▶ **INSTRUCTIONS TO FOLLOW**:
The records below are to be repeated exactly, minus any pictures.

Collected data:
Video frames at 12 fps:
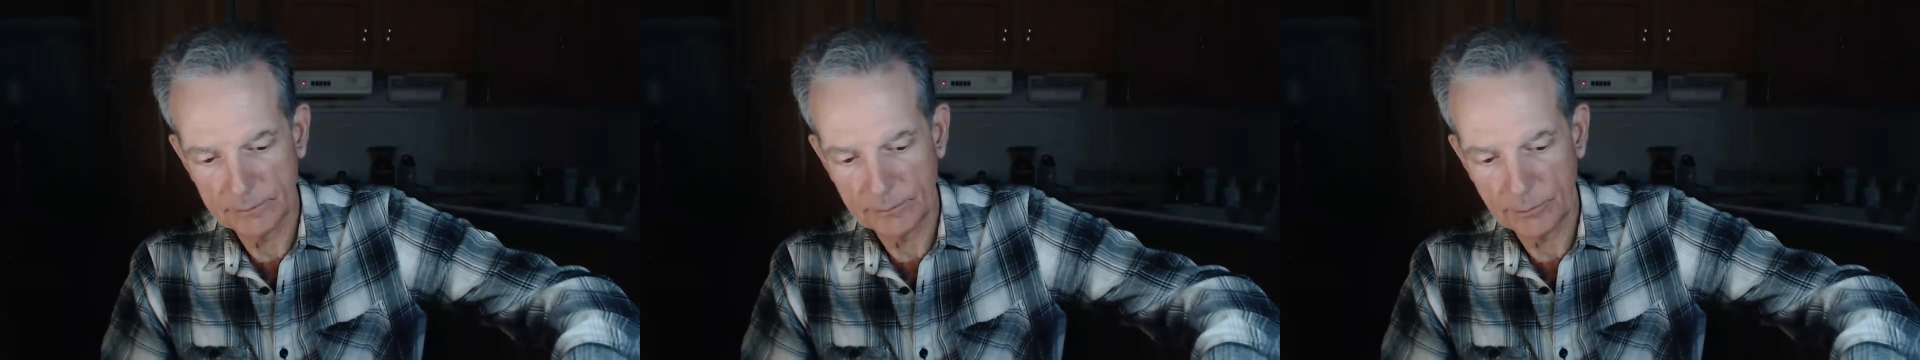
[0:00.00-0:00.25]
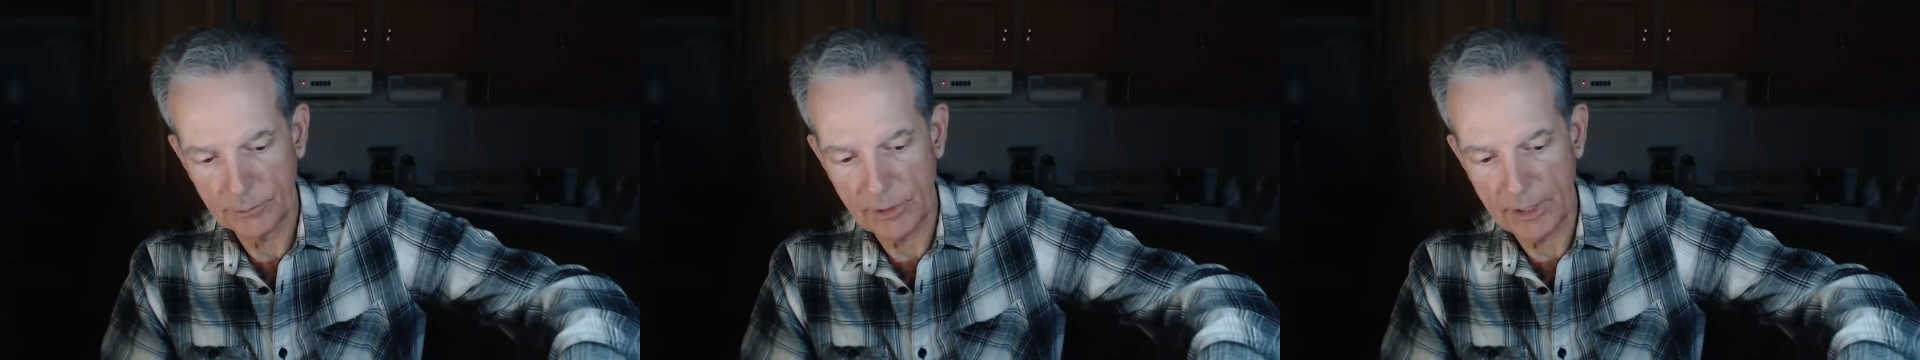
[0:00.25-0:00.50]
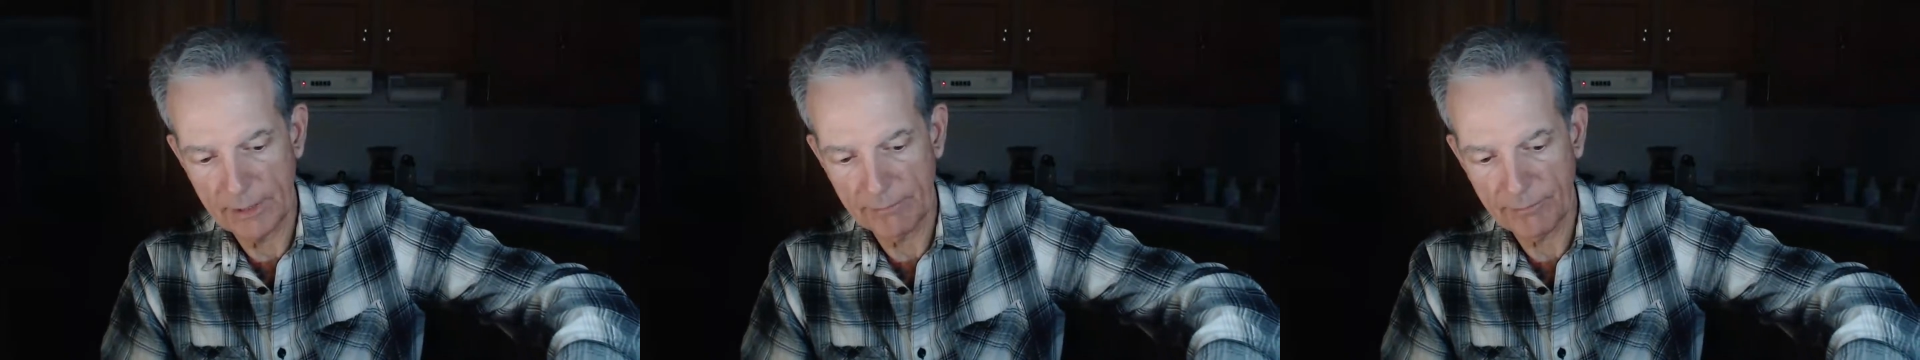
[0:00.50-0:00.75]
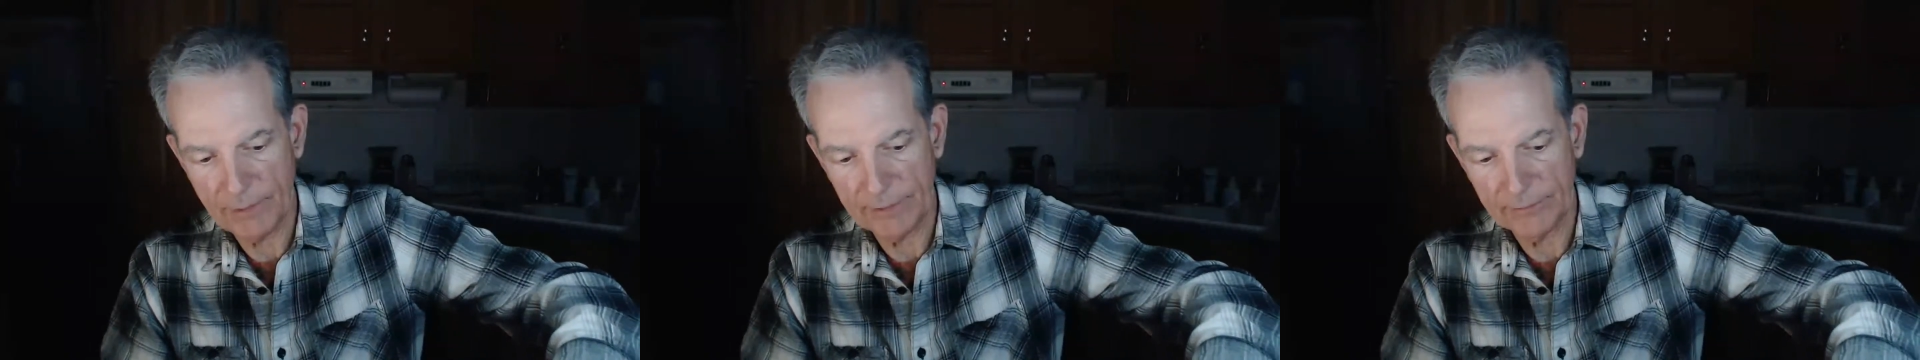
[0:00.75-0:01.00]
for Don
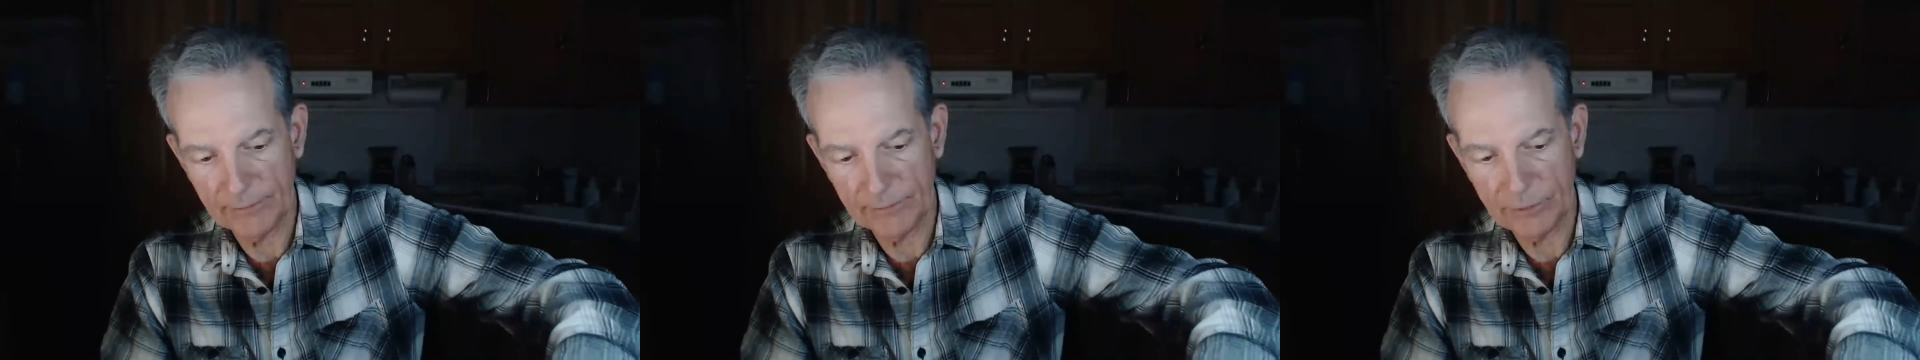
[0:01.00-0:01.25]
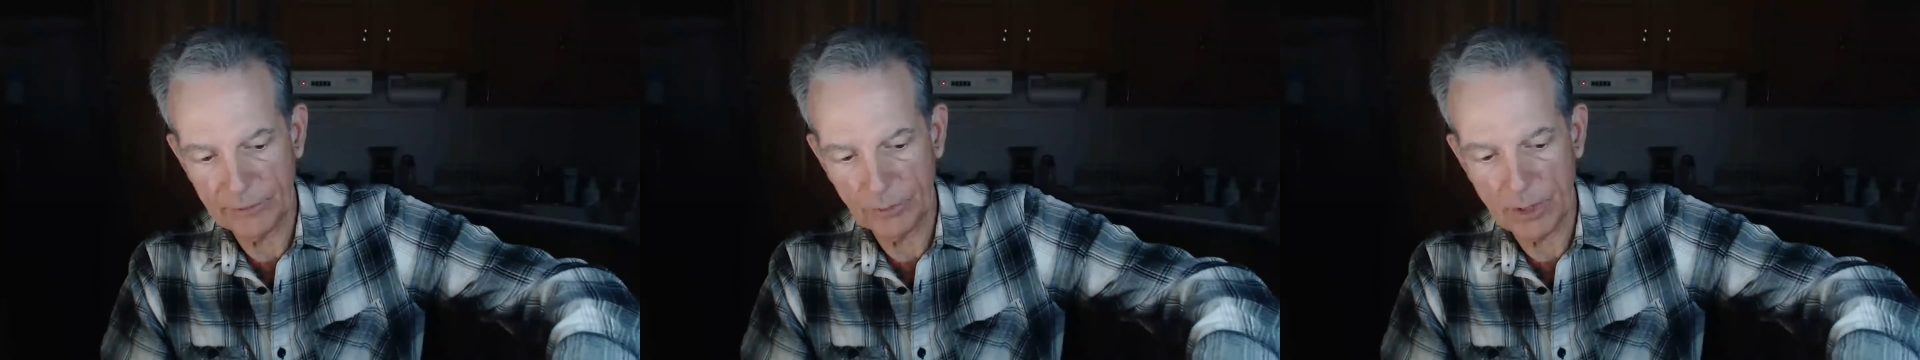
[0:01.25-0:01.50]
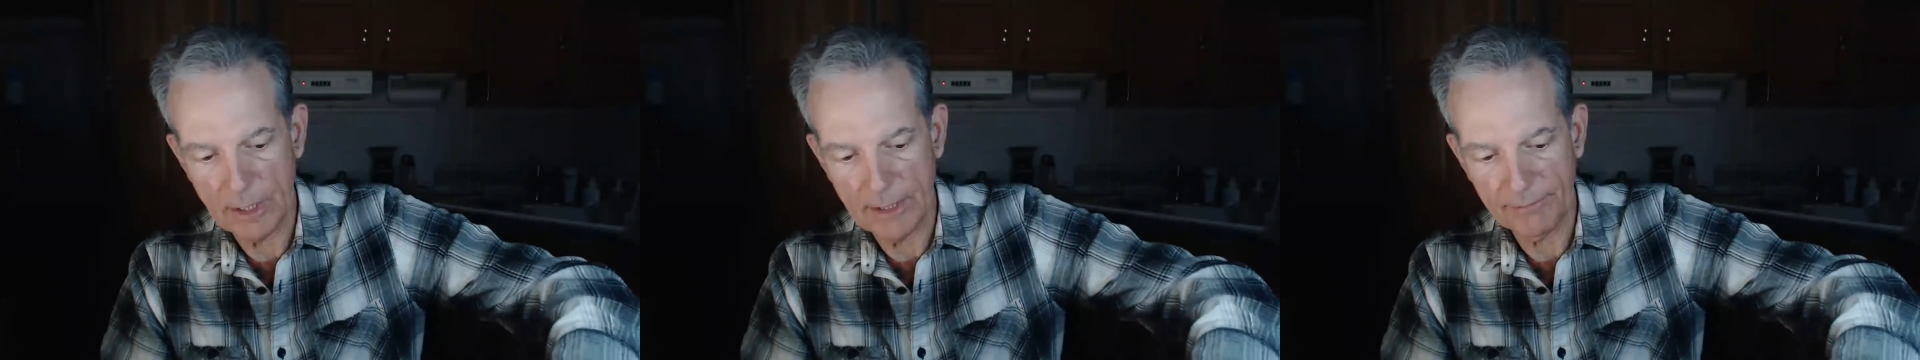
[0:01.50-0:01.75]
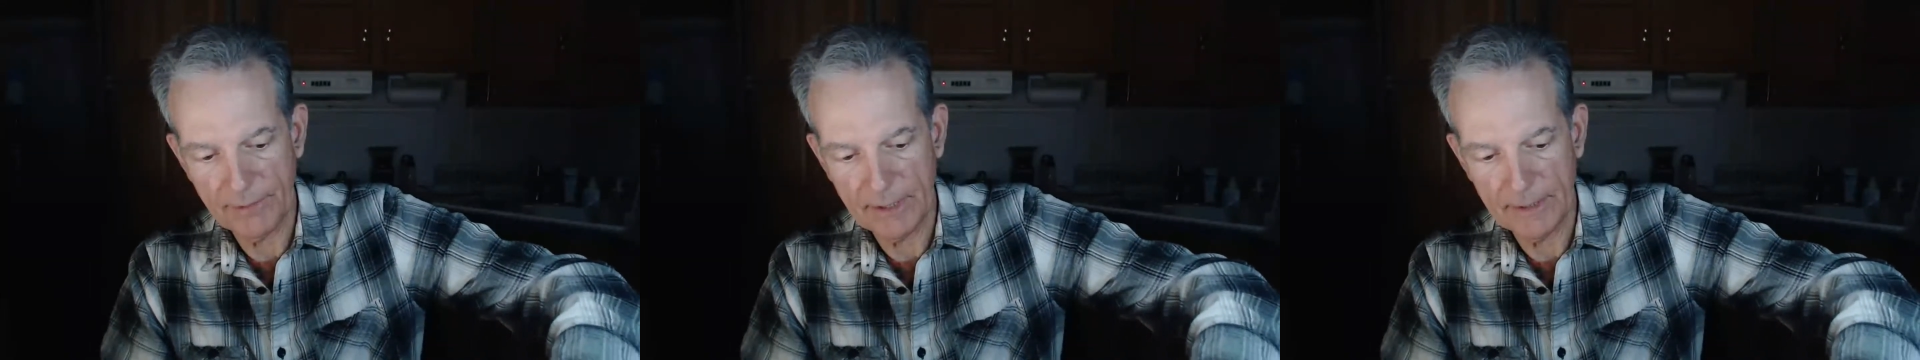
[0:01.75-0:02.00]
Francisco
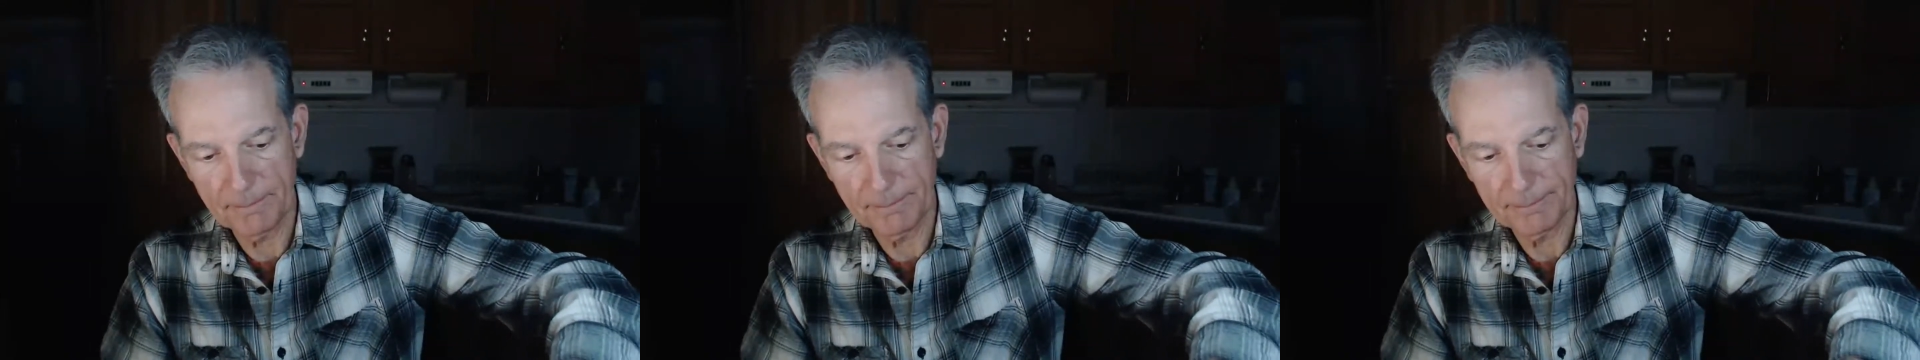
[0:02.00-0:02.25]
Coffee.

▶ **OUTPUT FOR THIS EXERCISE**:
Video frames at 12 fps:
[0:00.00-0:00.25]
[0:00.25-0:00.50]
[0:00.50-0:00.75]
[0:00.75-0:01.00]
for Don
[0:01.00-0:01.25]
[0:01.25-0:01.50]
[0:01.50-0:01.75]
[0:01.75-0:02.00]
Francisco
[0:02.00-0:02.25]
Coffee.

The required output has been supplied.